Он ходил вокруг рояля молча и смотрел на Фафочку, на две бомбы без боеголовок и горящий факелом священный треугольник. А потом медленно, как все, что он делал, раздвинул ей ноги, будто собирался проверить, там ли еще ее невостребованная честь, и вышел.
И ушел.
Фафочке оставалось только умереть.
Где-то в те дни, когда Фафочка, плача, слезла с рояля, они переехали. Окна новой квартиры смотрели на памятник революционеру, который стоял так близко, что его можно было достать тухлым яйцом. В квартире был собственный туалет. Было очень непривычно засыпать рядом с унитазом (читай: говном), дергать за ручку, болтавшуюся на цепи, как колокол.
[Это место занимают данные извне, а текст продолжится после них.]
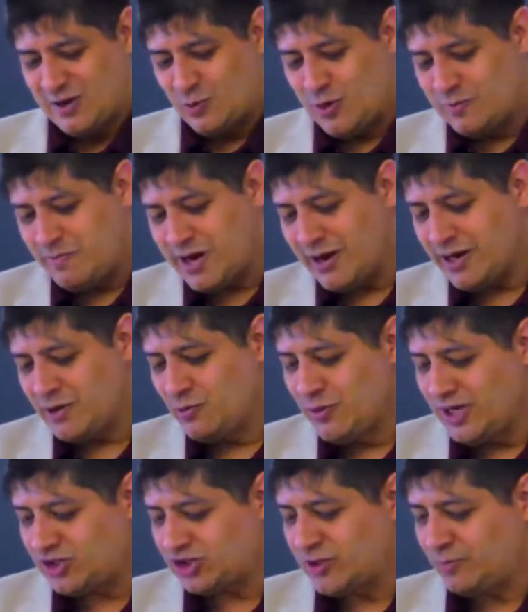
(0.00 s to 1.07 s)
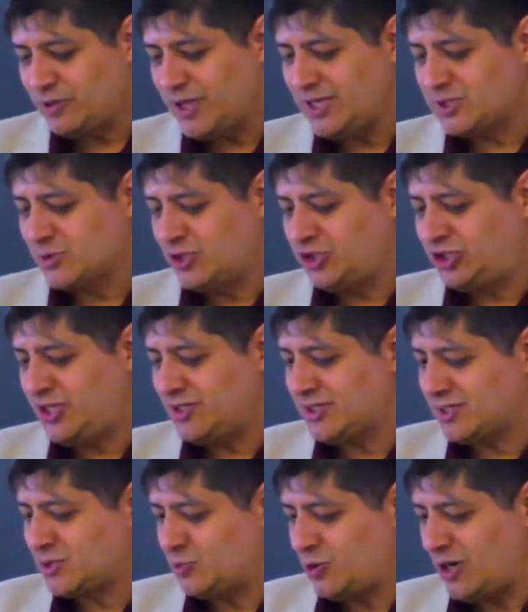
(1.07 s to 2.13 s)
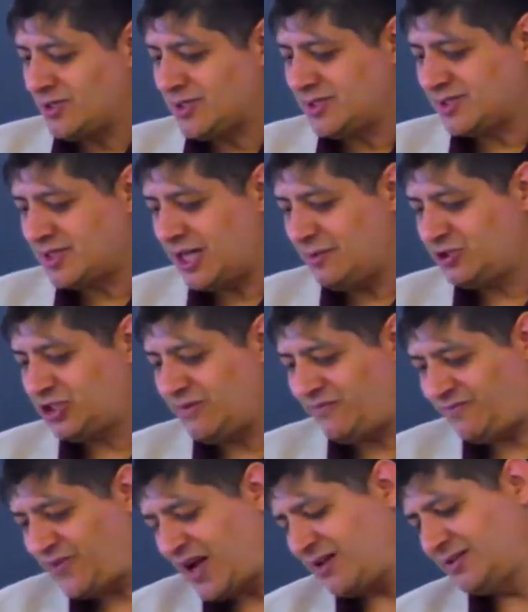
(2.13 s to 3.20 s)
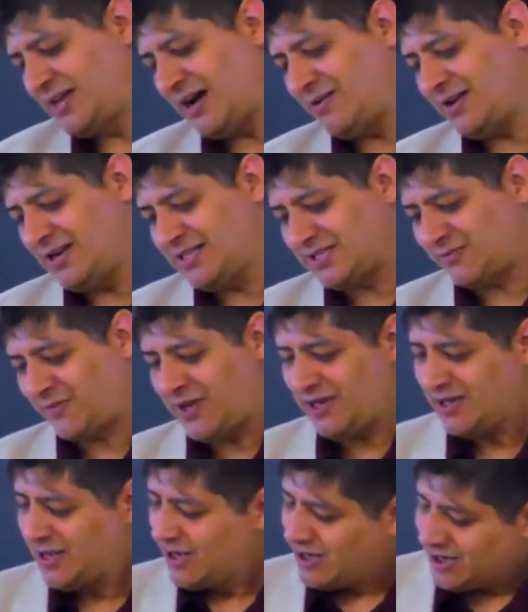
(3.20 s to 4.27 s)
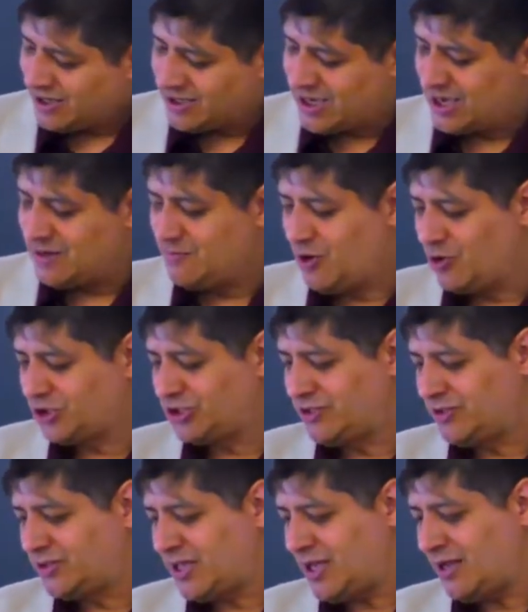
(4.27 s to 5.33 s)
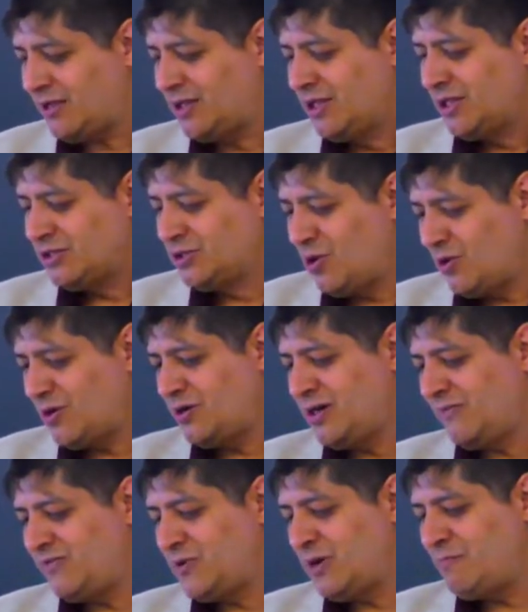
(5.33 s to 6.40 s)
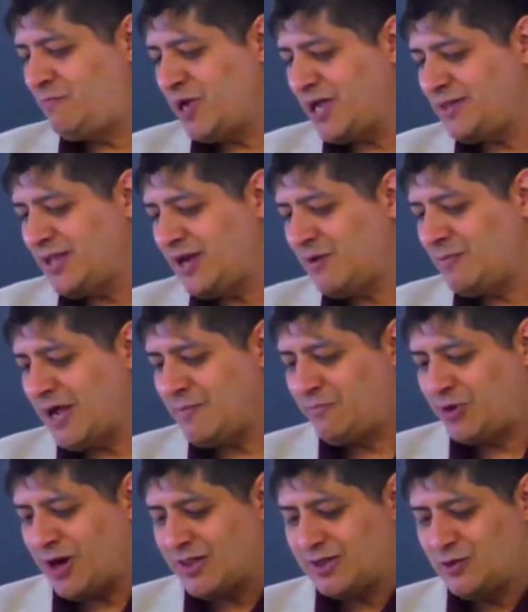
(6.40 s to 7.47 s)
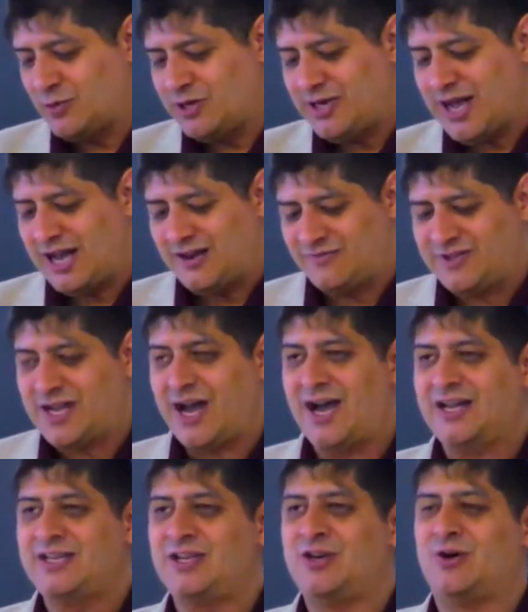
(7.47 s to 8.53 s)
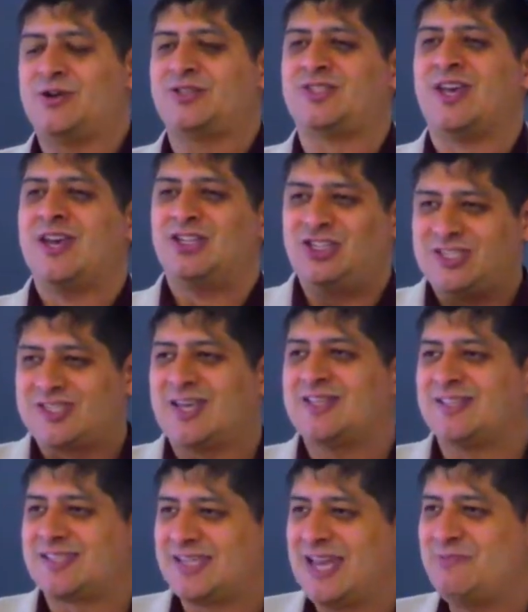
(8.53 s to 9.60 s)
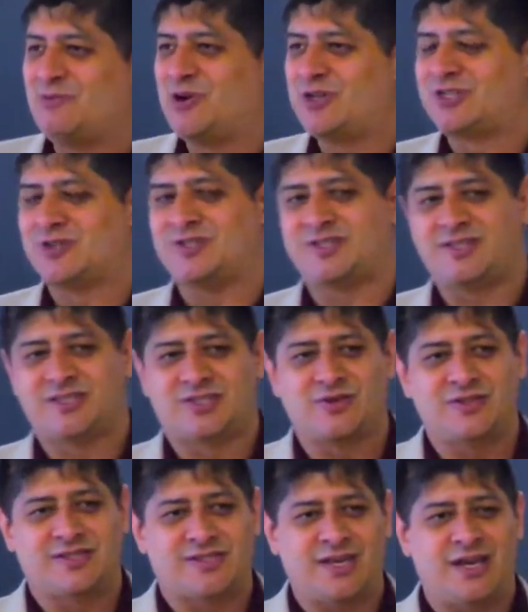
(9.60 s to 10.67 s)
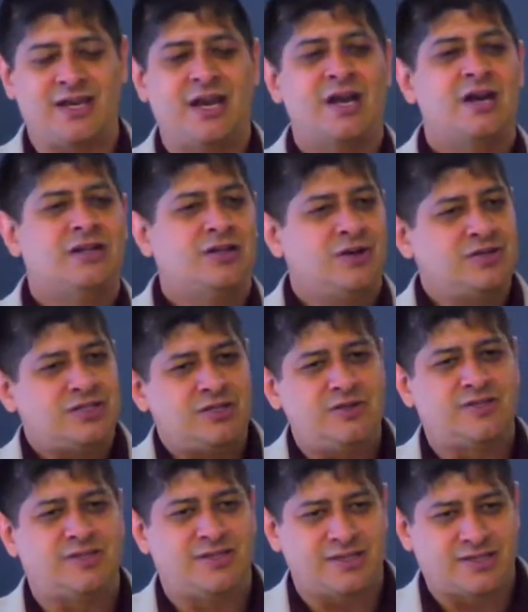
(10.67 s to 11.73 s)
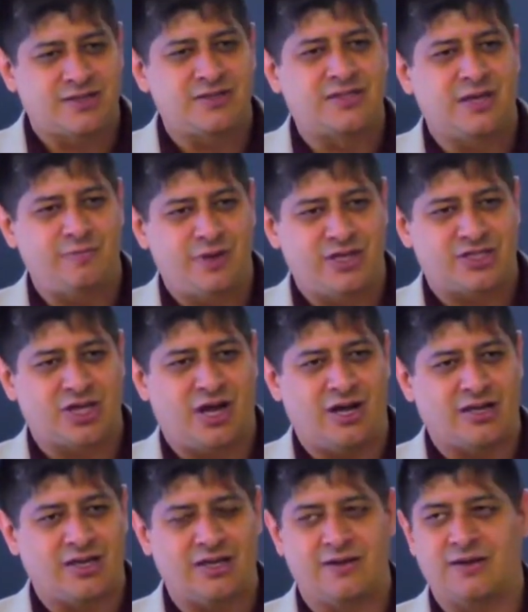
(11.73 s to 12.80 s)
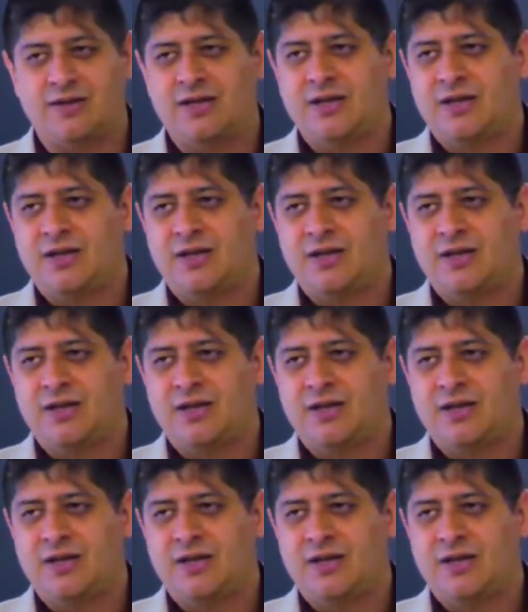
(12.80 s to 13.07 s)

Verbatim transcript: When Mary reached the place where Jesus was and saw him, she fell down at his feet. Again, emotional gal. Lord, if you had been there, my brother would not have died. You notice she said the same words her sister had said? Those two sisters had been talking.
И кухня была другая – молчаливая.
Нуца поездила по новой квартире – дядя Серго с сыном только что приделали колесики к ее бархатному креслу – и объявила, что ей не нравится и она возвращается в Сололаки. Но возвращаться уже было некуда: по старому адресу прописалась армия “извергов” Кобаидзе, за одним из которых Нуца как раз была замужем. Олико разрыдалась: “Не уезжай, голубчик мой, кто за тобой будет горшки выносить?” Нуца подумала и осталась. Из-за унитаза? Или просто не хотела никого обижать?